Collected data:
---------------

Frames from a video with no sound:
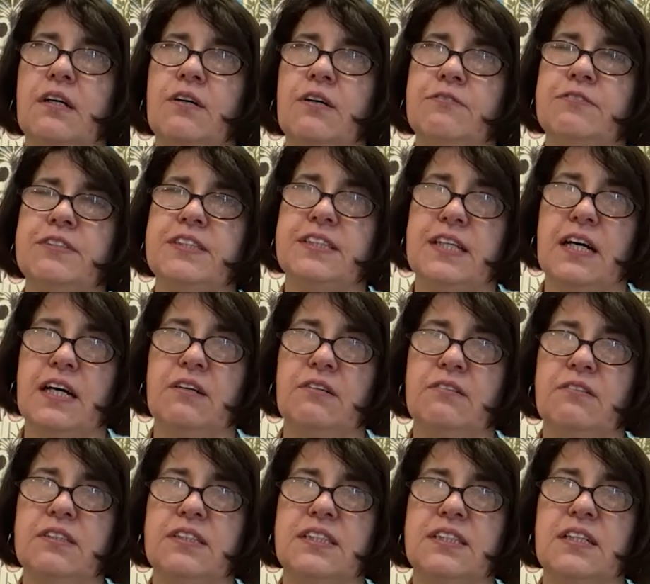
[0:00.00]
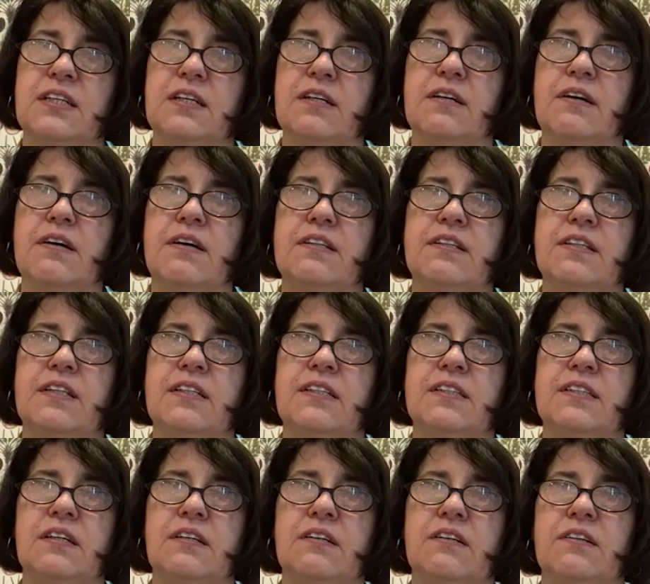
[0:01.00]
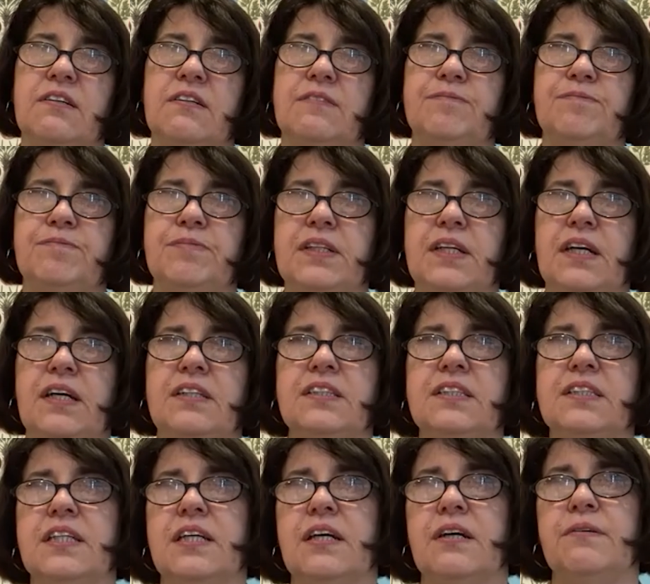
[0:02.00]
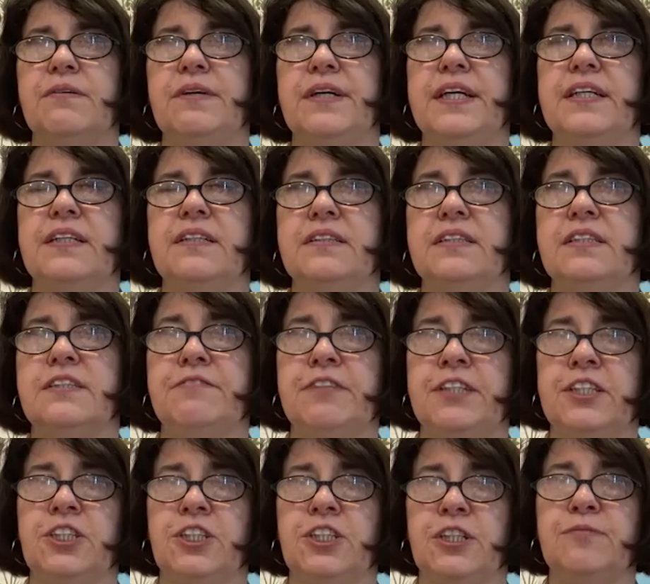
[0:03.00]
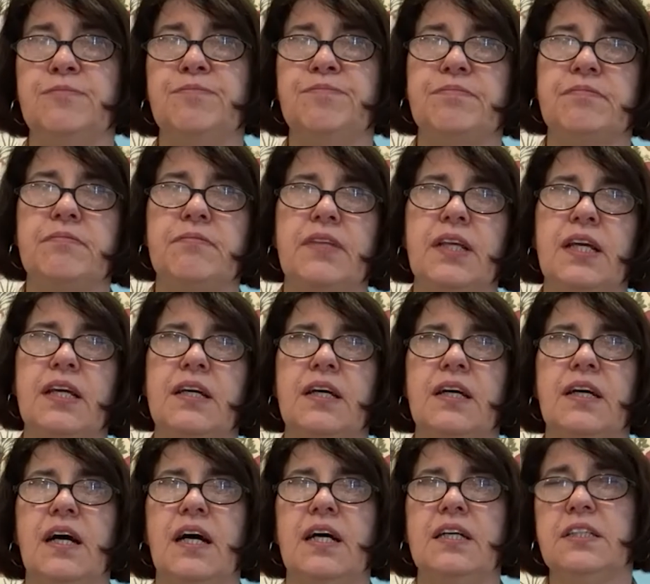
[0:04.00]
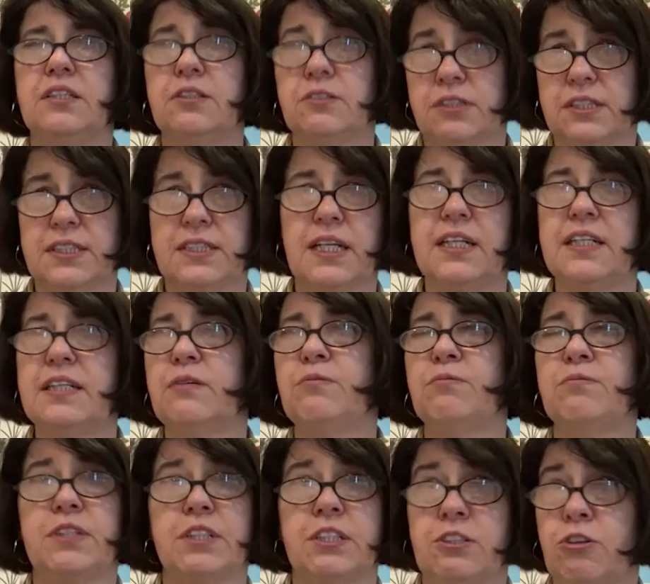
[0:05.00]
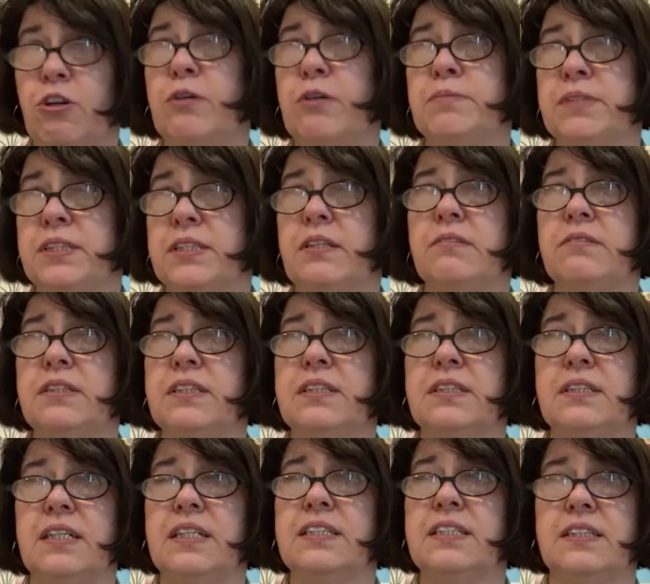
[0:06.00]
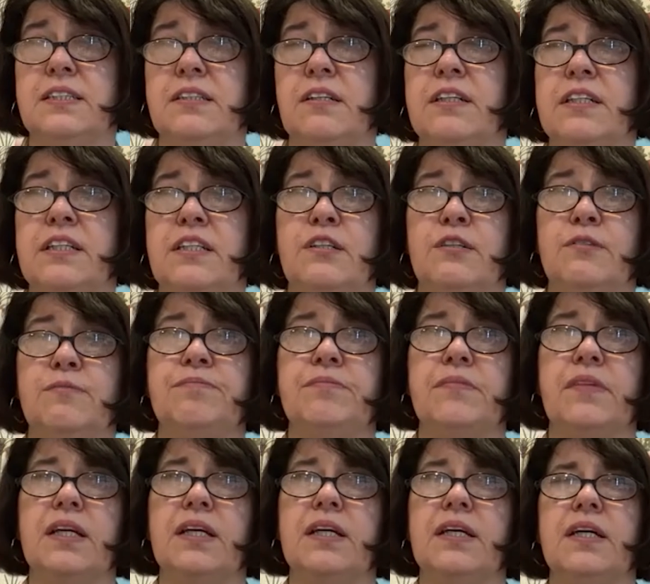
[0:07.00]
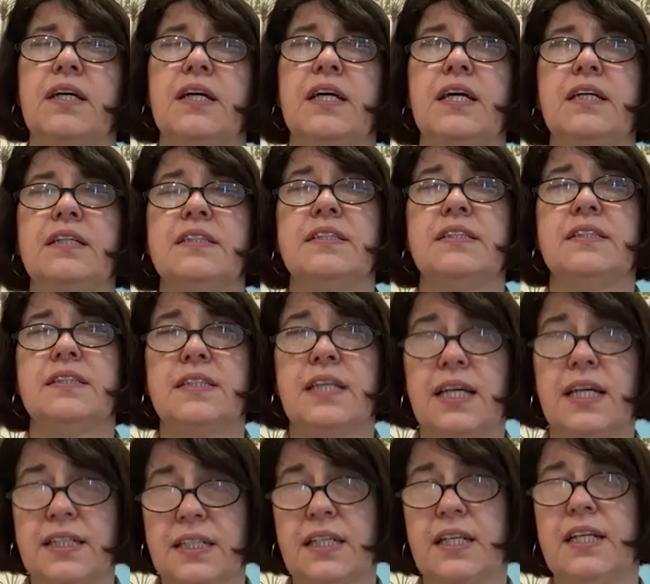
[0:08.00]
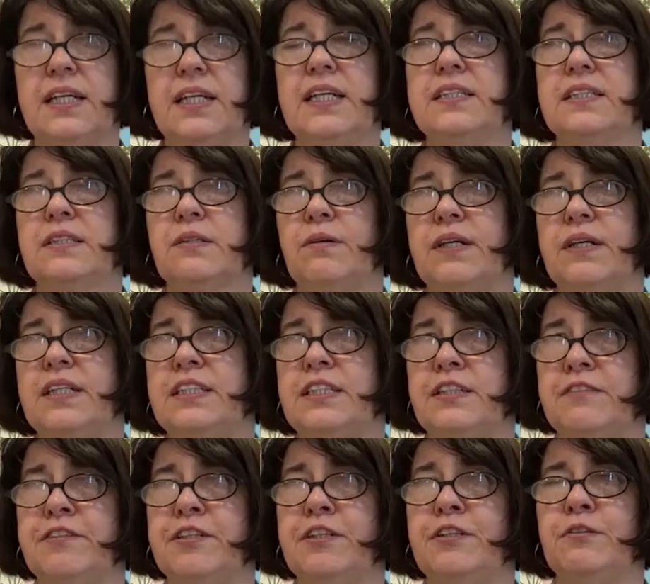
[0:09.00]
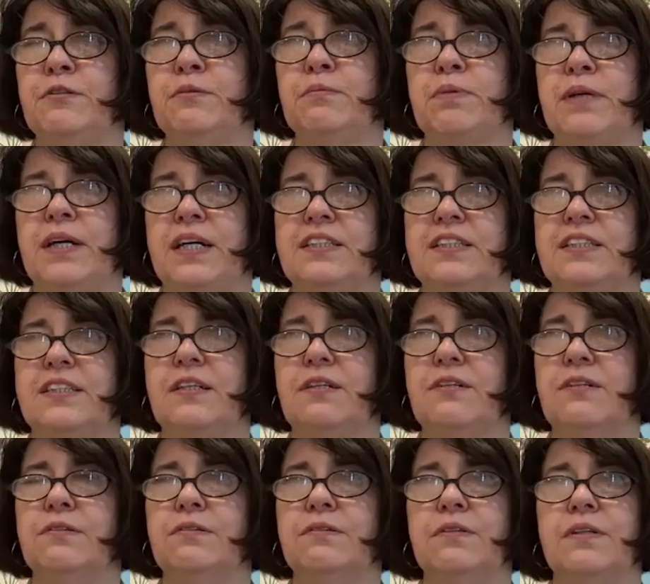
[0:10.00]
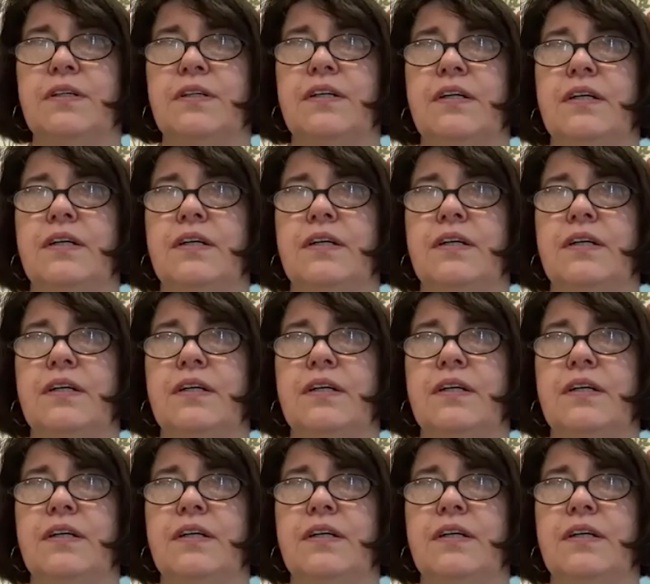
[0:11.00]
of cells that are undergoing division. And you're staining the chromosomes inside them. Technically, it's quite a difficult practical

---------------

What the exercise asks:
Type out the data above once more, exactly, with no images included.

Solution for this exercise:
Frames from a video with no sound:
[0:00.00]
[0:01.00]
[0:02.00]
[0:03.00]
[0:04.00]
[0:05.00]
[0:06.00]
[0:07.00]
[0:08.00]
[0:09.00]
[0:10.00]
[0:11.00]
of cells that are undergoing division. And you're staining the chromosomes inside them. Technically, it's quite a difficult practical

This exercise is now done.